By Laura Carrabine, Senior Editor
Many of the design requirements for NASA’s latest Mars explorer Curiosity are related to the Sample Acquisition and Sample Processing and Handling (SASPaH) subsystem that will gather soil samples from Mars’ surface. NASA’s Jet Propulsion Lab (JPL) collaborated with Helical Products Company engineers to develop flexible couplings and machined springs to achieve the sampling and testing tasks.
The flexible coupling will be part of the vibration mechanism located at the front of the rover. Vibration, aided by the flexible coupling, is used to pass the powder through sifters and the sampling system.

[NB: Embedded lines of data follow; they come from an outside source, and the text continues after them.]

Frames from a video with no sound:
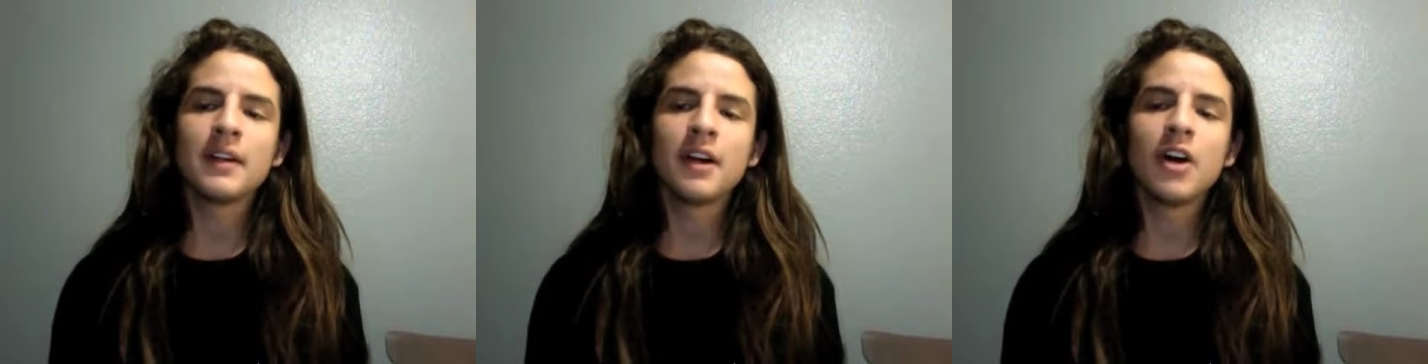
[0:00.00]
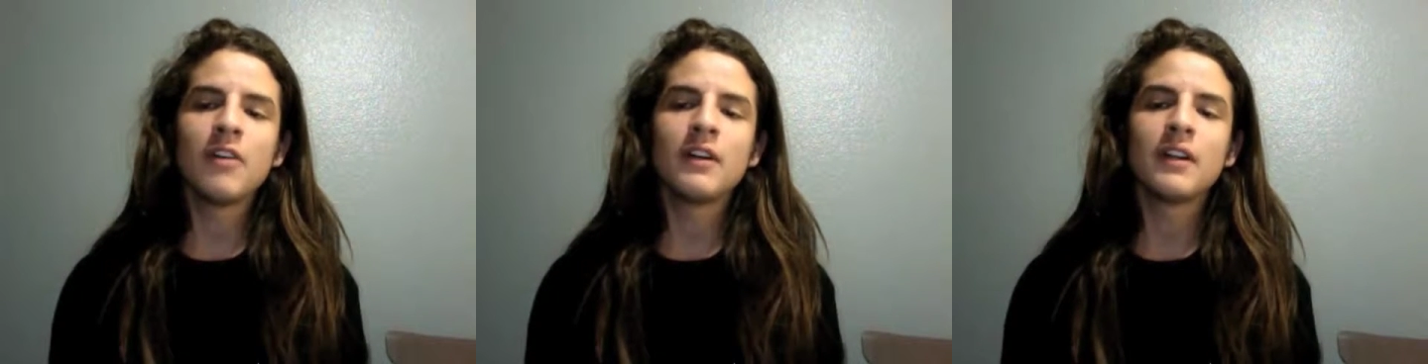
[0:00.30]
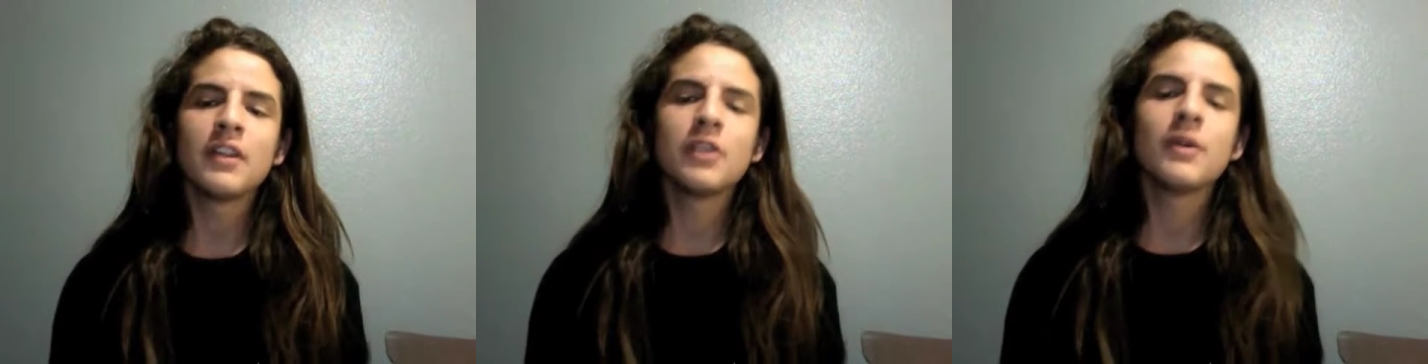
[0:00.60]

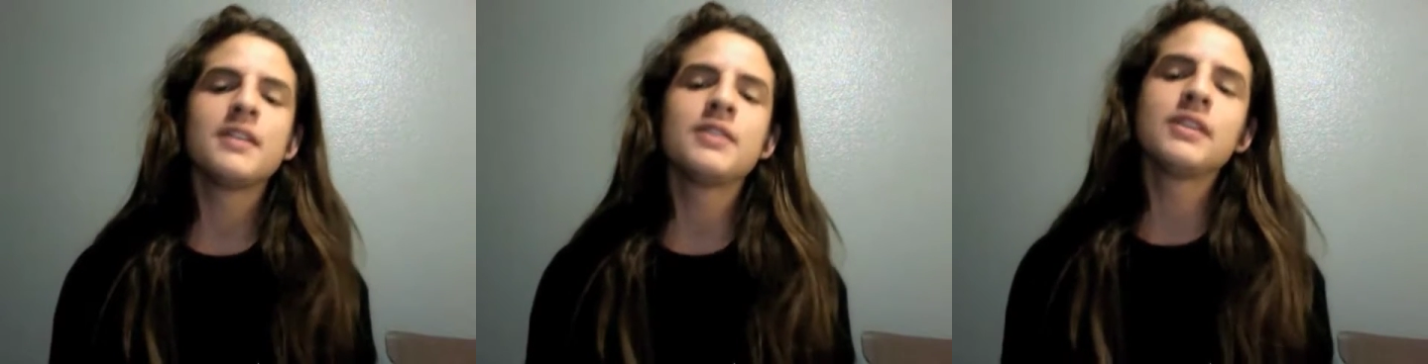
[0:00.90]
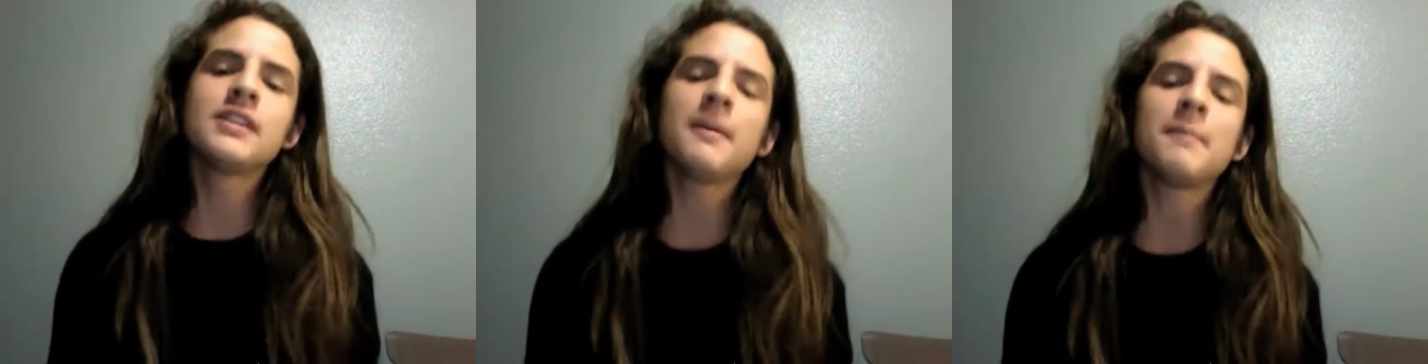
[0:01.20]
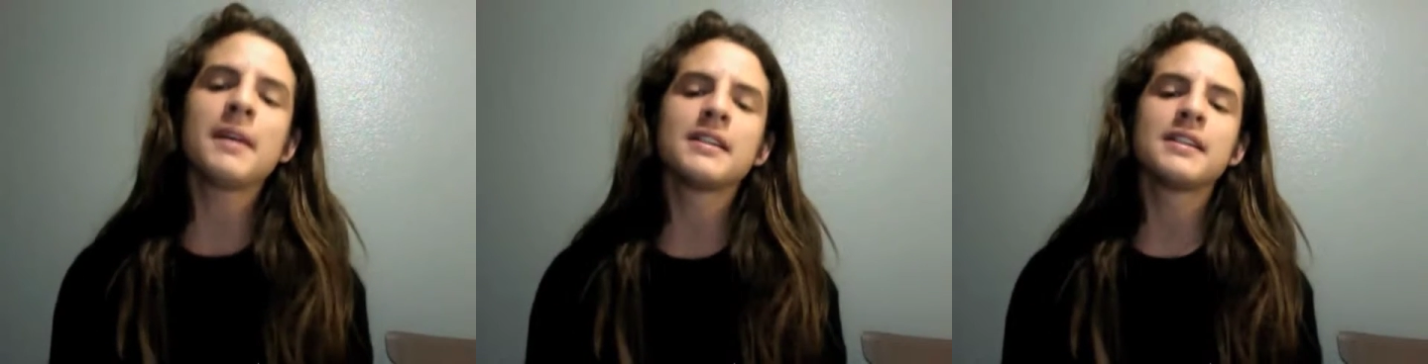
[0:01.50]
However, the U.S. uses it
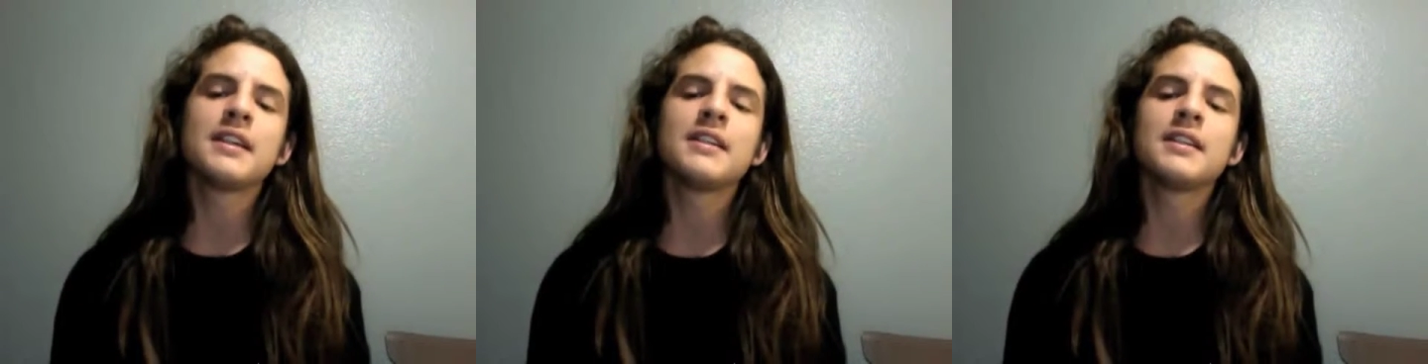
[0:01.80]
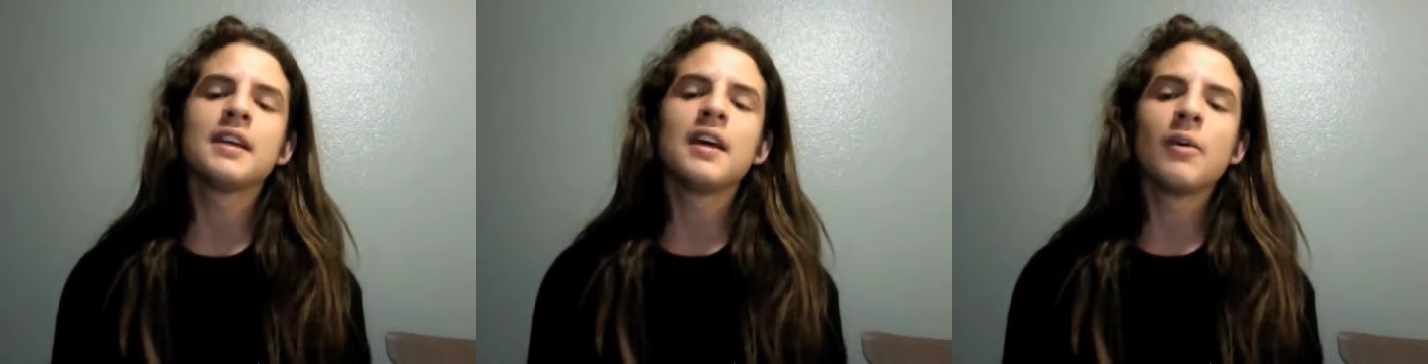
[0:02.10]
because it's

Then, the particles are processed and examined with the rover’s analytical instruments.
In addition to flexible couplings, Curiosity is equipped with several Helical machined springs. These devices are used as a locking latch in the rocket-deploy pivot mechanism. Once the rover is deployed on Mars the pivot will rotate and the latch will lock it in place.
Helical engineers designed the spring to meet compression and lateral translation spring rates, end attachments, and titanium material for its lightweight characteristic. Application engineer Michael Haber said, “The double-start flexure adds redundancy and confidence that the spring will operate the latch. The spring also showcases the advantage of Helical technology to combine a number of components and features into one part which further increases reliability – a major concern for Curiosity since parts won’t be serviceable.”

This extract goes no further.